Pet Ownership Responsibilities - Affordabilty

Owning a pet can be joyful and exciting, but it also comes with its share of obligations. Here are a few things to consider before you look at welcoming a furry member to the family.


Despite the priceless amount of love and happiness that owning a pet can provide, there are very real costs that come along with bringing one home. After the initial price of adopting or buying your pet, you should consider future and potential costs, such as vaccinations, de-sexing, vet checks and treatments, grooming, pet insurance, training costs, toys and food. It’s a good idea to map out a budget of approximately how much you would be spending a week on owning a pet to be prepared.


Pets, especially most dogs, love interaction with their owners so it’s important that you give them the time that they need. Walking, training, cleaning up, grooming and playing are all essential parts of owning a pet, which all take up time in your day. If your work and social life keep you out of the house and away from your pet, consider animals that are more independent, like cats, rabbits or birds. Your life stage will also impact what animal is suited to your lifestyle - breed characteristics will help you understand the general profile of a pet; for instance, a cat or older dog generally works well with an older couple, while a great family dog like a Golden Retriever or King Charles Cavalier might be perfect for a young family.  However, pet adoption websites like www.petrescue.com.au can tell you exactly which individual pet will match your family, with individual profiles to tell you who’s a shy cat, and who is a boisterous pup!

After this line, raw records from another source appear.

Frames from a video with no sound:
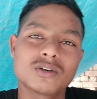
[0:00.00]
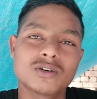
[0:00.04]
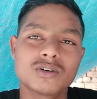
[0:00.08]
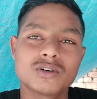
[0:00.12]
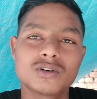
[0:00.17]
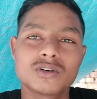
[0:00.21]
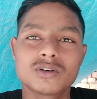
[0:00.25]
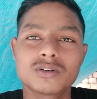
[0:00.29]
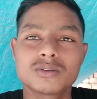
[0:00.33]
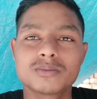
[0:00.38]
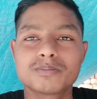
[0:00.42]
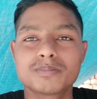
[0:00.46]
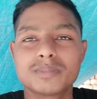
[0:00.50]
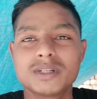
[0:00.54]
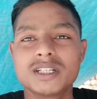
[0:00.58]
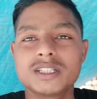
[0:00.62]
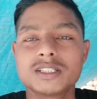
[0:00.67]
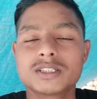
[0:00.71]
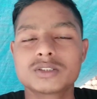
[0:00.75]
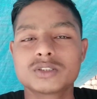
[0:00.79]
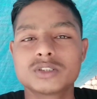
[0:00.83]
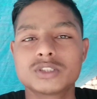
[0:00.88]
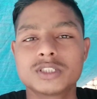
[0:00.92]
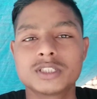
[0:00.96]
और
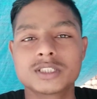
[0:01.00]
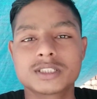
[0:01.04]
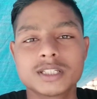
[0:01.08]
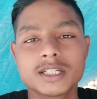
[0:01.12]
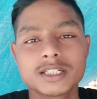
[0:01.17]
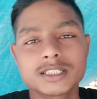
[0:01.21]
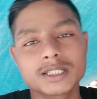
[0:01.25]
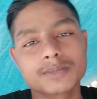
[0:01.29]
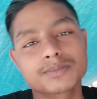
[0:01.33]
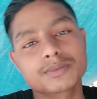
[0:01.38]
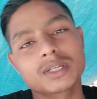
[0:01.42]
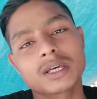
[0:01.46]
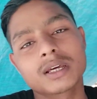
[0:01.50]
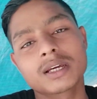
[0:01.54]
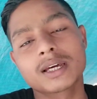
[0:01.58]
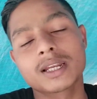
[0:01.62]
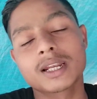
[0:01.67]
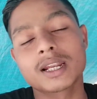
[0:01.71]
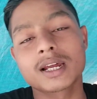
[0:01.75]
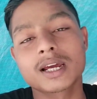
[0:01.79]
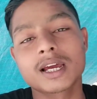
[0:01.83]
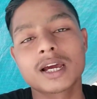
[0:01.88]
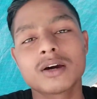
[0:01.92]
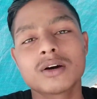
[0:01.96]
प्लीज़ जिसने सब्सक्राइब कर
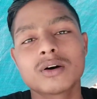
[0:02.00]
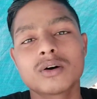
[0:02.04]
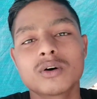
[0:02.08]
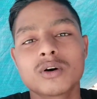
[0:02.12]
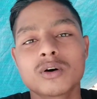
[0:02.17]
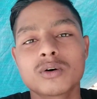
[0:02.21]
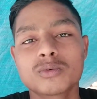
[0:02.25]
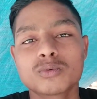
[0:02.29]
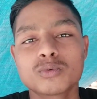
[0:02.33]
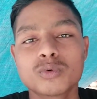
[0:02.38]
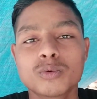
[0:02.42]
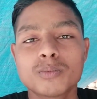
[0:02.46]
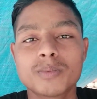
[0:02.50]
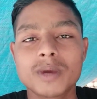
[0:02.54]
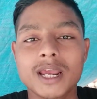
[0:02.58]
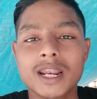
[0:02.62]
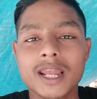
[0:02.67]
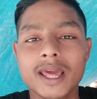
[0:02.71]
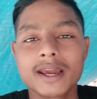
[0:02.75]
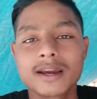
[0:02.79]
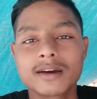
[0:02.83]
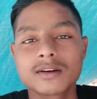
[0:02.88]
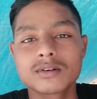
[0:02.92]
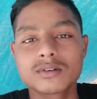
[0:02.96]
रखा है और वो
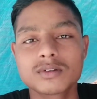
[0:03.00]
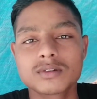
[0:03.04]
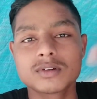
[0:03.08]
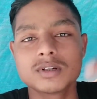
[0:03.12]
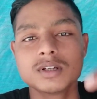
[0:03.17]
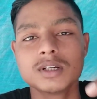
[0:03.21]
बेल आइकन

Pet Ownership Responsibilities


The final frontier. Whether you live in a tiny apartment or a on a big farm, there is a pet for you. If you are living in a smaller space and looking for a dog, bulldogs, which are content with just a short walk, or pugs, which are generally known for their quietness and small size, can be great choices. Larger breeds generally need a fenced area or park to stretch their legs and relax their mind. This is not to say you can’t have a big dog if you live in a small place, some large breeds, like a Mastiff or Great Dane mellow as they get older and are happy lazing on the couch. Cats can fit well in most spaces and are generally fairly independent, so can be a great addition to large and small places alike. Finally, if you already have a pet in the home, think about how they may react to a new member in their space. Some cats and dogs get along like best friends, but others may be territorial.

Clearly, owning a pet is not without responsibility, but if you put the thought in beforehand, you are increasing the likelihood of a great life for you and your new animal.  If you tick yes to all the items on the checklist below then it’s the right time to welcome a pet into your life.

  • Can I afford this pet?
    • Price of adopting
    • Vaccinations
    • Food
    • De-sexing
    • Vet checks and treatments
    • Grooming
    • Pet insurance
    • Training costs
    • Toys
  • Does my current lifestyle accommodate for a pet?
  • Does my space work with the animal I want?
  • Will a new animal fit in with any other pets in my home?